__Exercise aim__: Print the line containing "[0:01.07-0:02.13]" and all lines after it, unchanged, through the end of the data. Leave the pictures out.

───── Record excerpts ─────

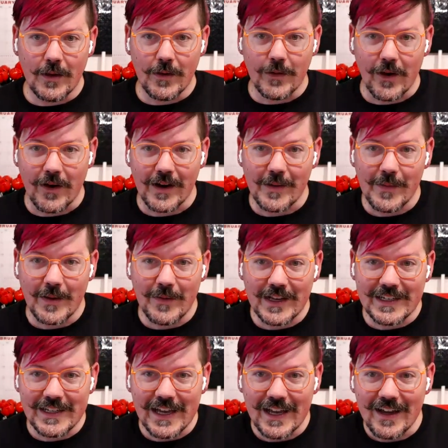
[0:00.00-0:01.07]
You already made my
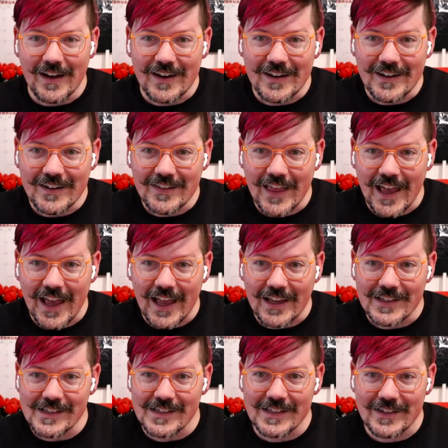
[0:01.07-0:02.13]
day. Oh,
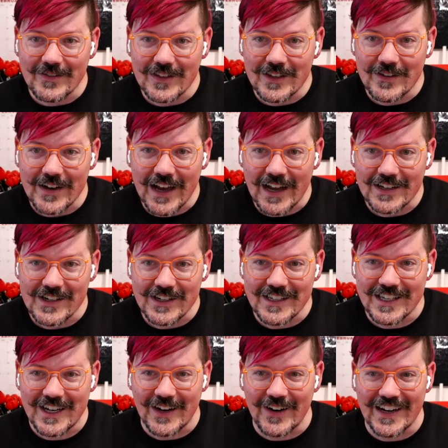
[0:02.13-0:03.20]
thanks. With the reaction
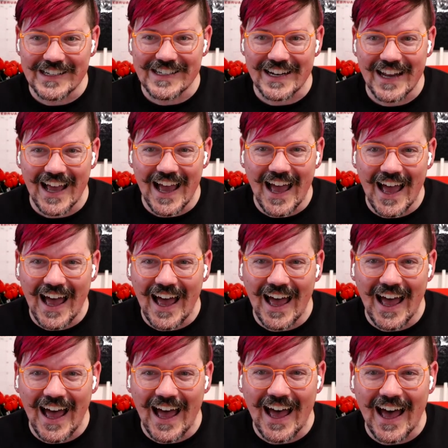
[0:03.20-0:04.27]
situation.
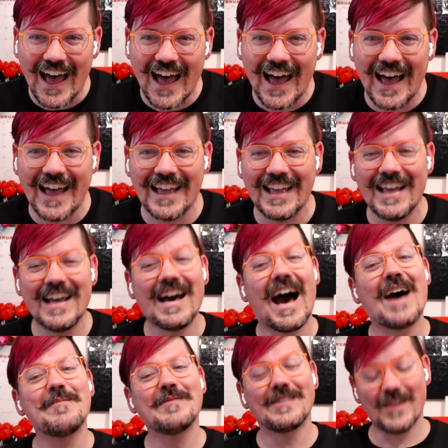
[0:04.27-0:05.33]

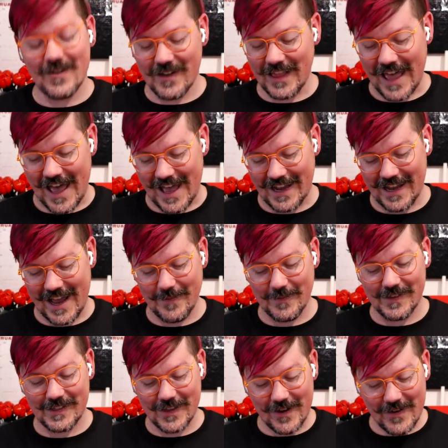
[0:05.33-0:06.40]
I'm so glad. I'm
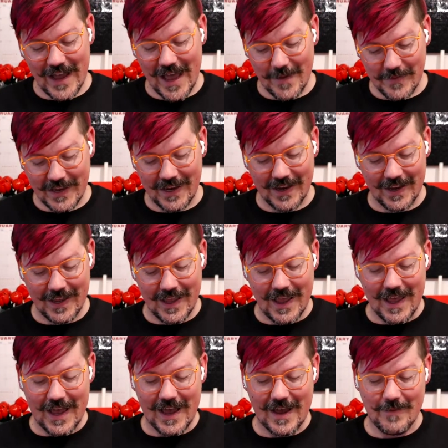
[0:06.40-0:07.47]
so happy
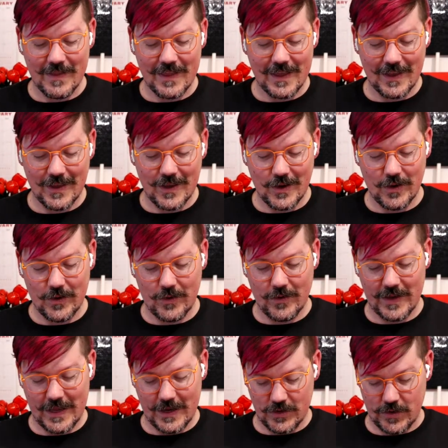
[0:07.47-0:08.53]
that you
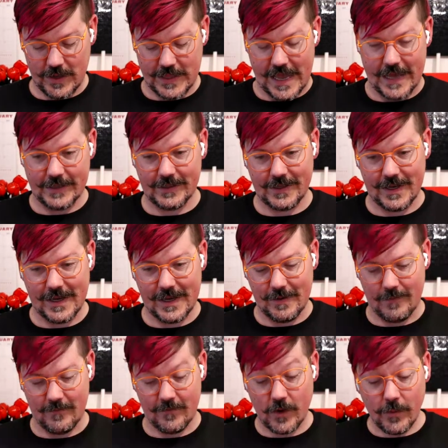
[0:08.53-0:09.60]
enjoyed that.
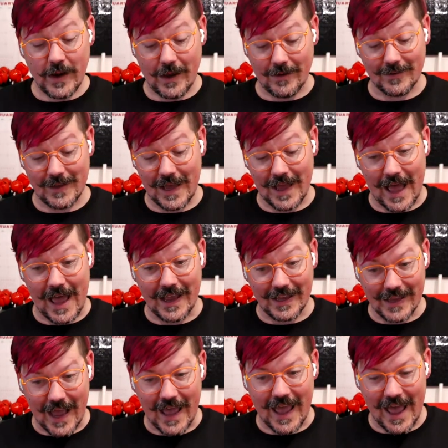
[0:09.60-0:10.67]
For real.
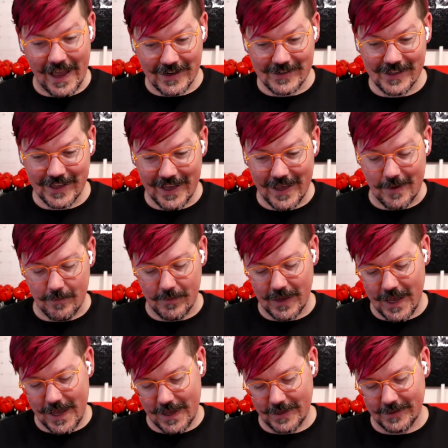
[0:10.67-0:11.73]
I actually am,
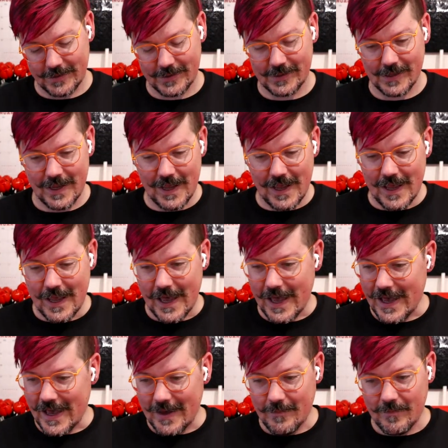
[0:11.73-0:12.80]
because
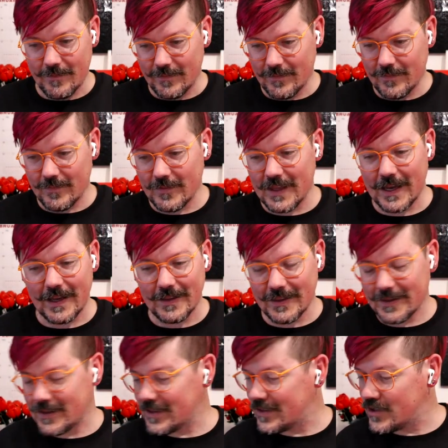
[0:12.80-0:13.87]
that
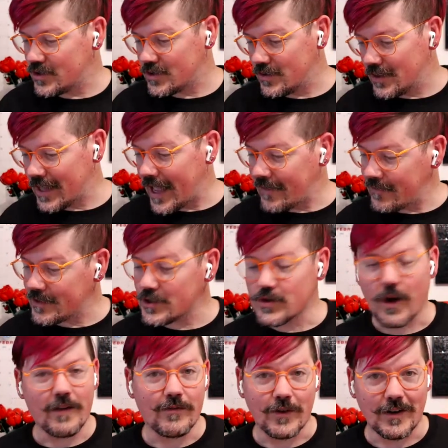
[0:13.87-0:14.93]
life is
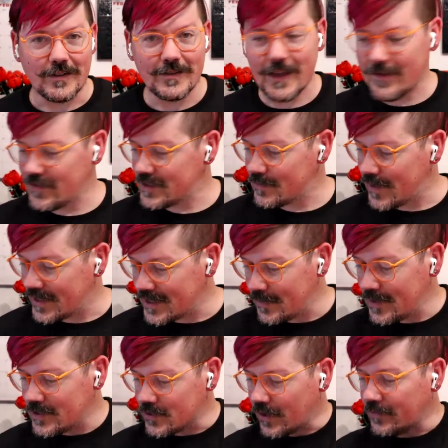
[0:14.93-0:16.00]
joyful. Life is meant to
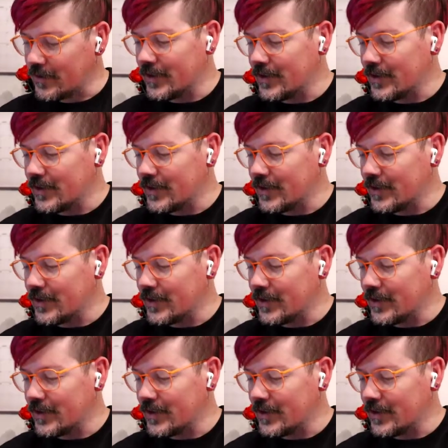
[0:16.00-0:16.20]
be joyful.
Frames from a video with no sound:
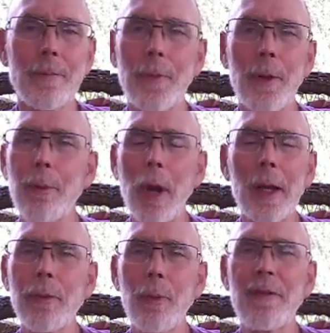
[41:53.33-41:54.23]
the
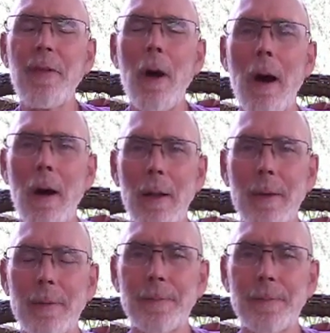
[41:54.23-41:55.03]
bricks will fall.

─────

__Response box__:
[0:01.07-0:02.13]
day. Oh,
[0:02.13-0:03.20]
thanks. With the reaction
[0:03.20-0:04.27]
situation.
[0:04.27-0:05.33]

[0:05.33-0:06.40]
I'm so glad. I'm
[0:06.40-0:07.47]
so happy
[0:07.47-0:08.53]
that you
[0:08.53-0:09.60]
enjoyed that.
[0:09.60-0:10.67]
For real.
[0:10.67-0:11.73]
I actually am,
[0:11.73-0:12.80]
because
[0:12.80-0:13.87]
that
[0:13.87-0:14.93]
life is
[0:14.93-0:16.00]
joyful. Life is meant to
[0:16.00-0:16.20]
be joyful.
Frames from a video with no sound:
[41:53.33-41:54.23]
the
[41:54.23-41:55.03]
bricks will fall.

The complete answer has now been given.